* PROBLEM DESCRIPTION
All records are to be restated word for word, with pictures excluded.
DATA RECORDS Start Marker
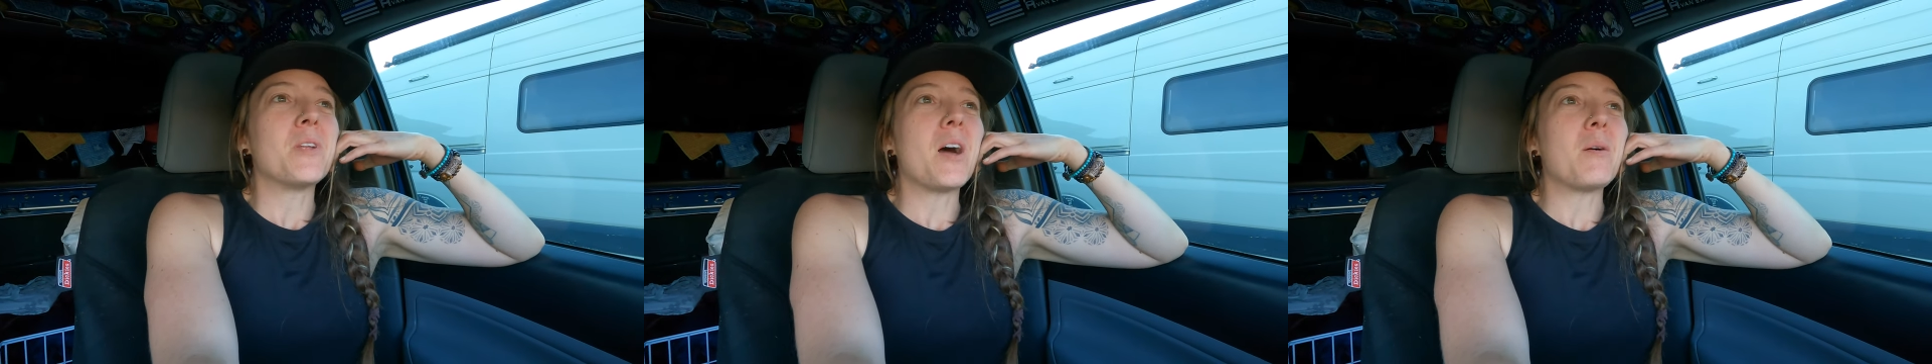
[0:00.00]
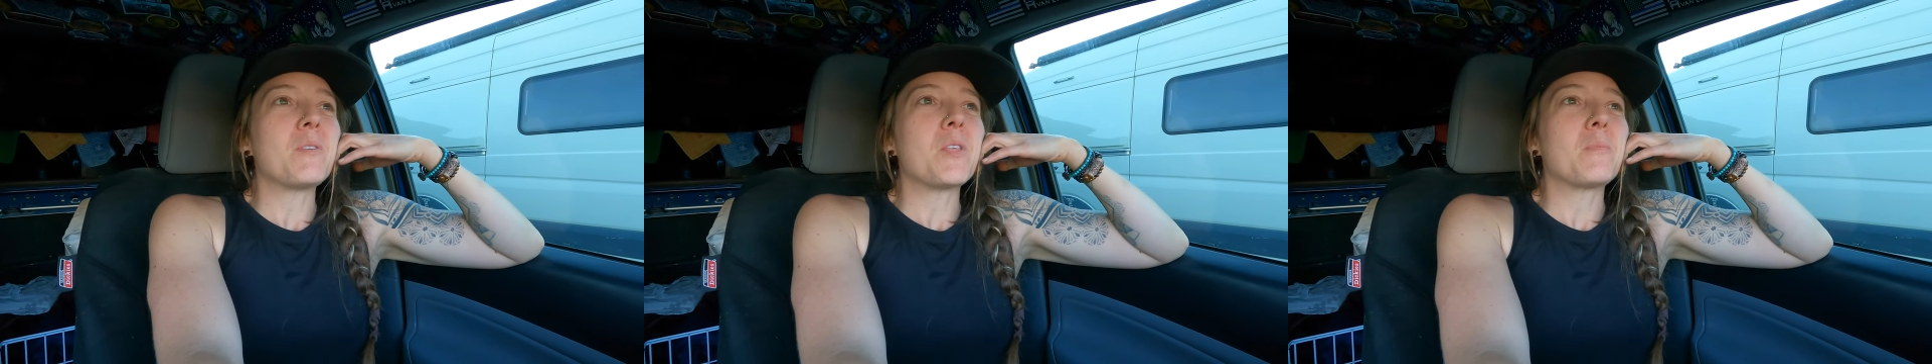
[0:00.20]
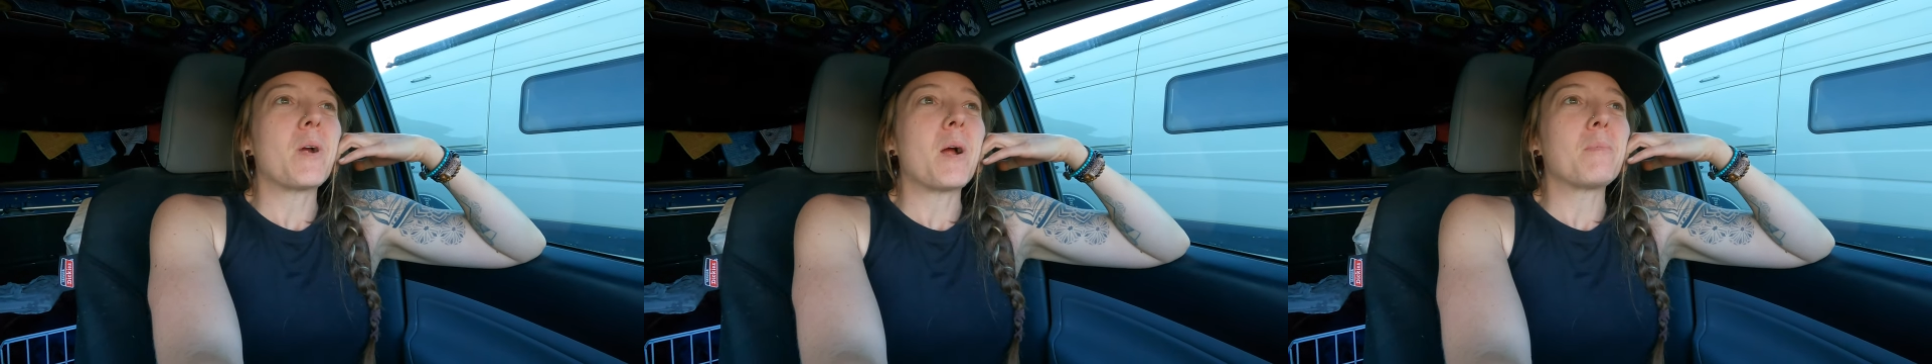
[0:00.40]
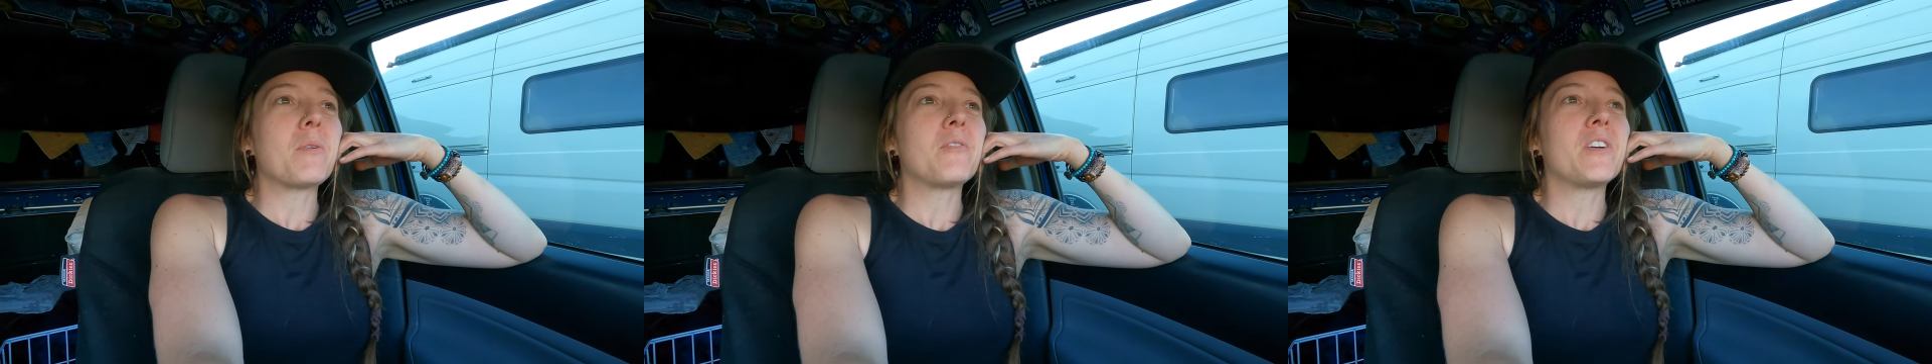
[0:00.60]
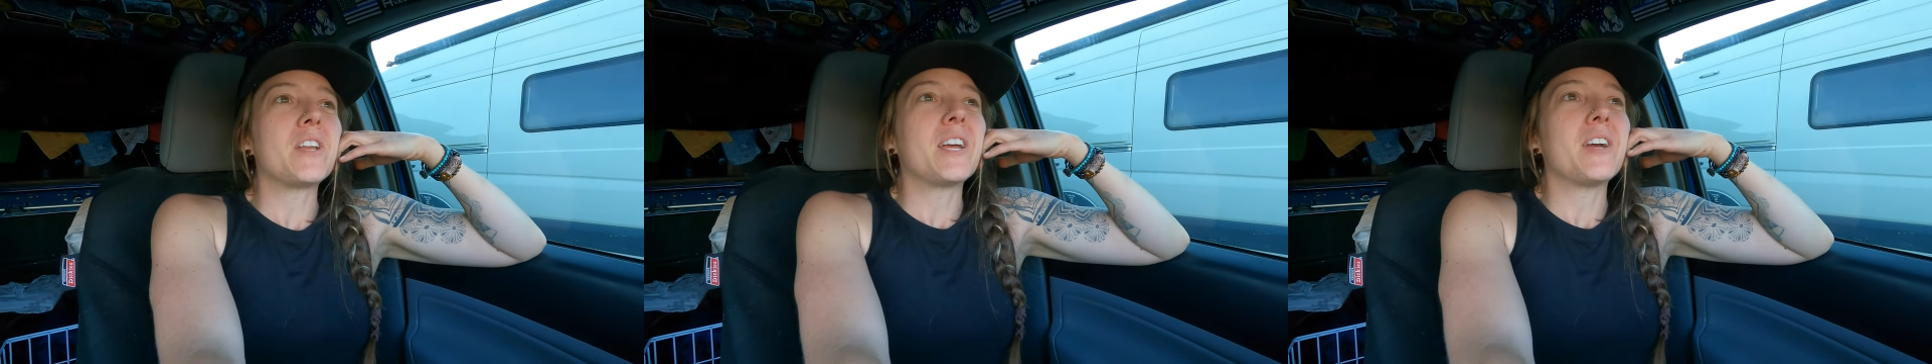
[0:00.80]
not be the proper
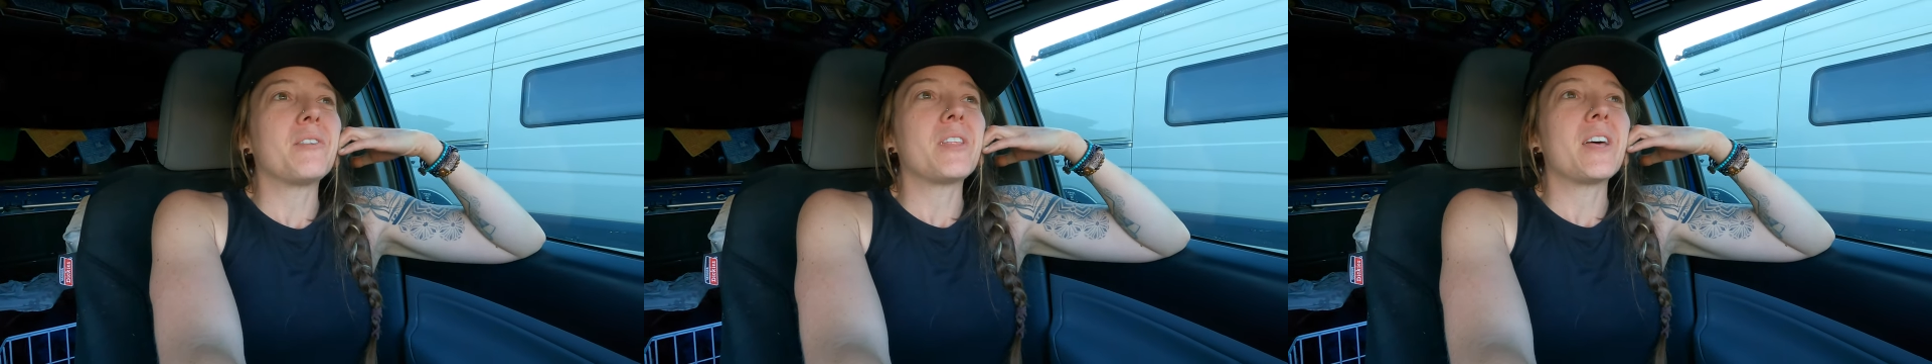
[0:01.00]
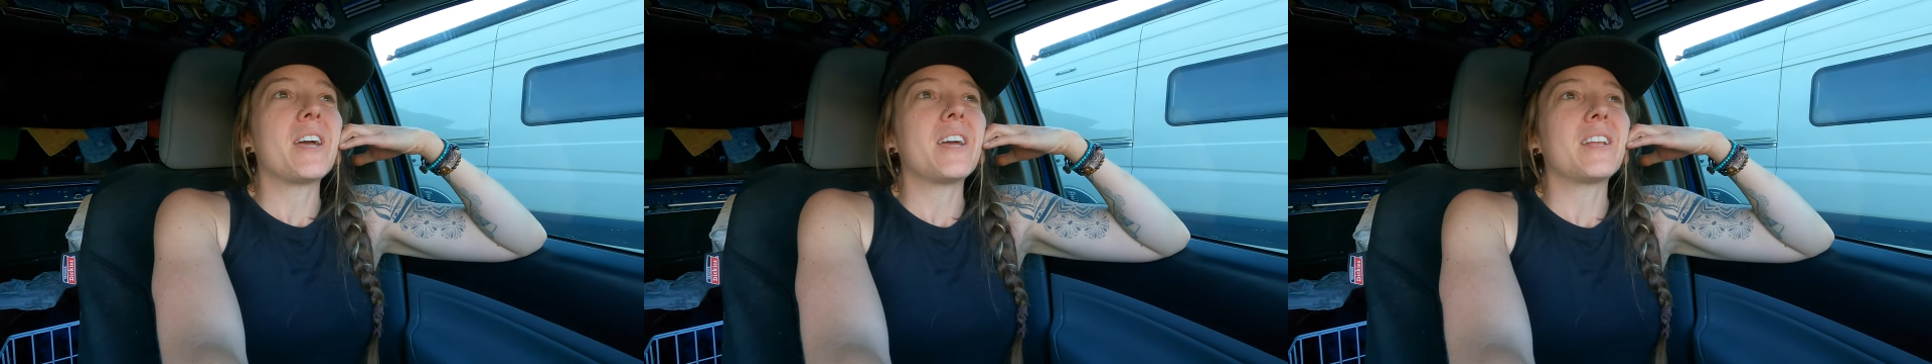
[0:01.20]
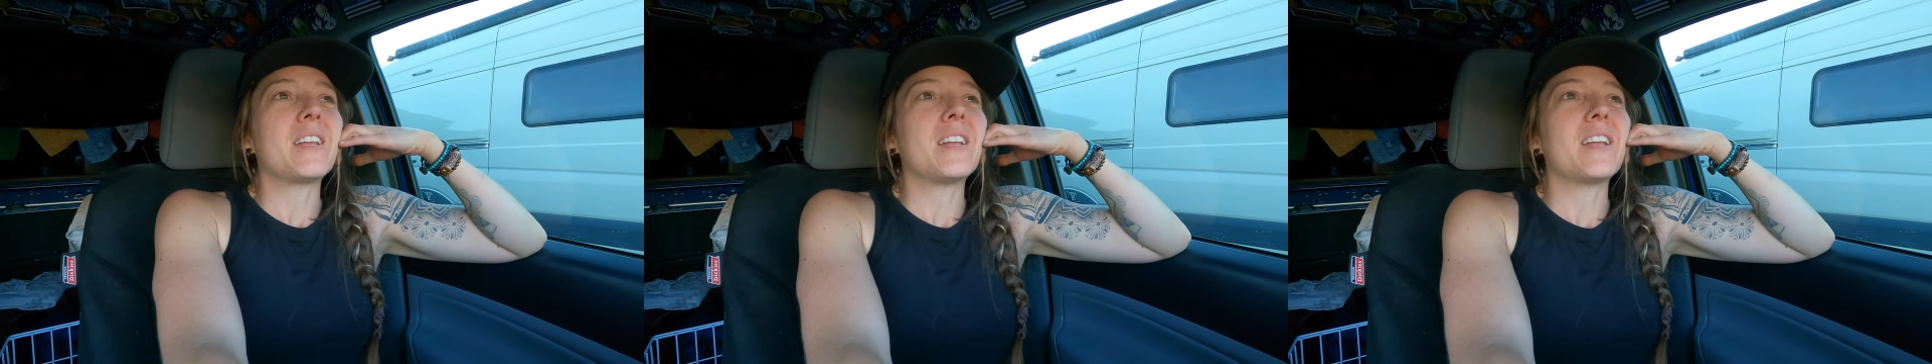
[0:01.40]
video that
DATA RECORDS End Marker
* RESPONSE TO THIS EXERCISE
[0:00.00]
[0:00.20]
[0:00.40]
[0:00.60]
[0:00.80]
not be the proper
[0:01.00]
[0:01.20]
[0:01.40]
video that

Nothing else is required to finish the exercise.